Kathryn Evans

Personal information
- Full name: Kathryn Evans
- National team: Great Britain
- Born: 5 August 1981 (age 44) Luton, England
- Height: 1.76 m (5 ft 9 in)
- Weight: 67 kg (148 lb; 10.6 st)

Sport
- Sport: Swimming
- Strokes: Freestyle, medley
- Club: Nova Centurion
- Coach: Bill Furniss

= Kathryn Evans (swimmer) =

British swimmer

Kathryn Evans (born 5 August 1981) is an English former competitive swimmer who represented Great Britain in the Olympic Games. Evans specialised in freestyle and individual medley events. She is a two-time Olympian (2000 and 2004), and a double British champion in the 200 m individual medley (2001 and 2002). Evans also played for Nova Centurion Swim Club in Nottingham, under head coach Bill Furniss. Evans is the cousin of late rower Acer Nethercott, who competed in the men's eight at the 2008 Summer Olympics in Beijing.

Evans made her Olympic debut, as a member of Team GB, at the 2000 Summer Olympics in Sydney, where she competed in the 200 m individual medley. Swimming in heat five, she rounded out a field of eight swimmers to last place and twenty-fourth overall in 2:19.41, just 5.58 seconds behind defending Olympic champion Yana Klochkova of Ukraine.

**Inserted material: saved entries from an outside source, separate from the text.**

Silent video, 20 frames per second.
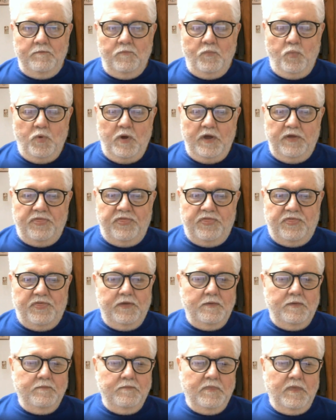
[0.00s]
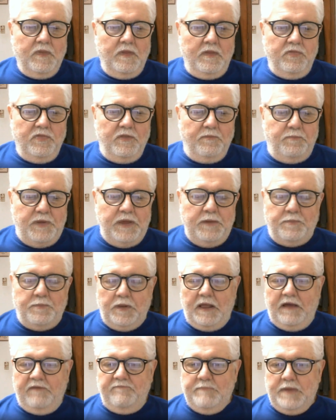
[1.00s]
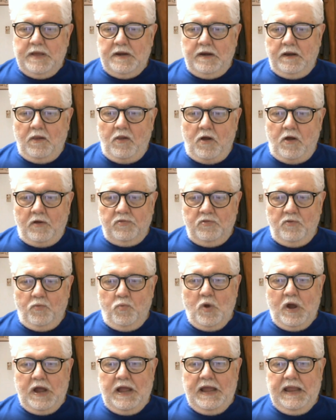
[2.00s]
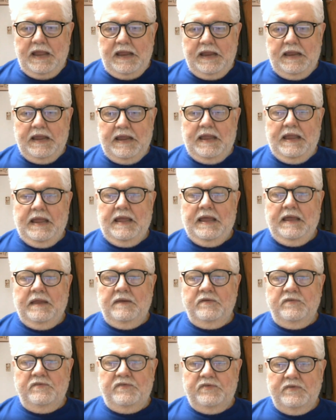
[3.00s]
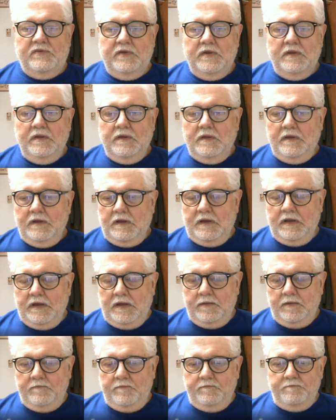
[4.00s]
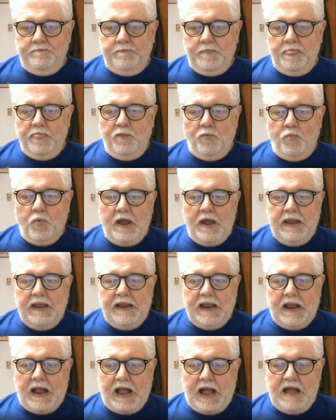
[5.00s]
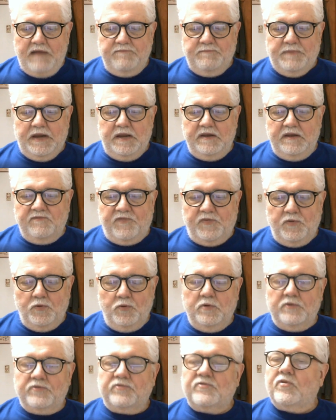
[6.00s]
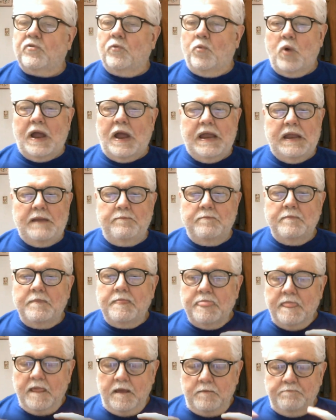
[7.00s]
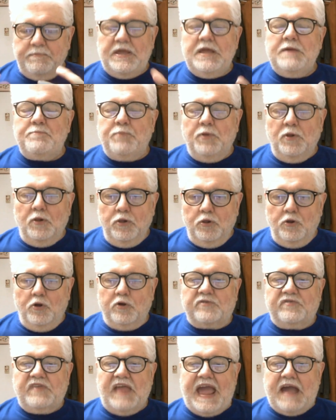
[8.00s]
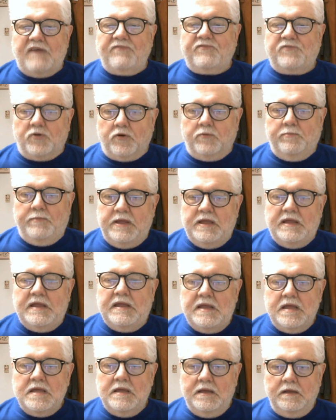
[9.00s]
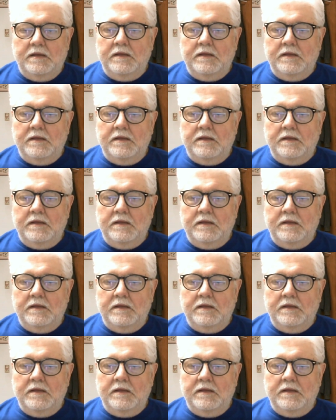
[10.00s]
with the people I've met along the way and the way I've been influenced, the way people looked after me.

At the 2004 Summer Olympics in Athens, Evans competed only in two events as a relay swimmer. She finished second in the 100 m freestyle from the Olympic trials in Sheffield, posting a relay entry time of 55.52. On the first day of the Games, Evans helped out the Brits to pull off a sixth-place effort in the 4 × 100 m freestyle relay with a final time of 3:40.82. Teaming with Melanie Marshall, Karen Pickering, and Lisa Chapman in the final, Evans swam a second leg, and posted a lifetime best of 54.33. Exactly a week later, in the 4 × 100 m medley relay, Evans, along with Katy Sexton, Kirsty Balfour, and Georgina Lee, finished in fifth place, but were later disqualified due to an early take-off in the anchor freestyle leg.